Stored data =

☆ ☆ ☆ ☆ ☆

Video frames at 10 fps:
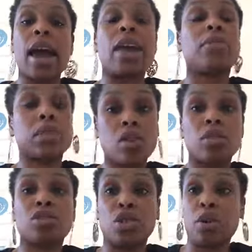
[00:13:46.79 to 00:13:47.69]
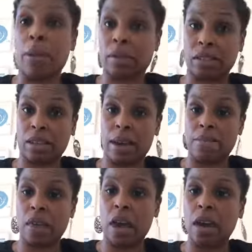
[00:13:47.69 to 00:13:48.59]
and the results showed about the
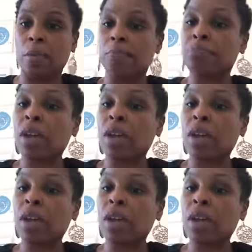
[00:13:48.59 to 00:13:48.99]
same thing,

☆ ☆ ☆ ☆ ☆

TASK = Exactly as they appear above, give the records again, without their pictures.

FINISHED TASK =
Video frames at 10 fps:
[00:13:46.79 to 00:13:47.69]
[00:13:47.69 to 00:13:48.59]
and the results showed about the
[00:13:48.59 to 00:13:48.99]
same thing,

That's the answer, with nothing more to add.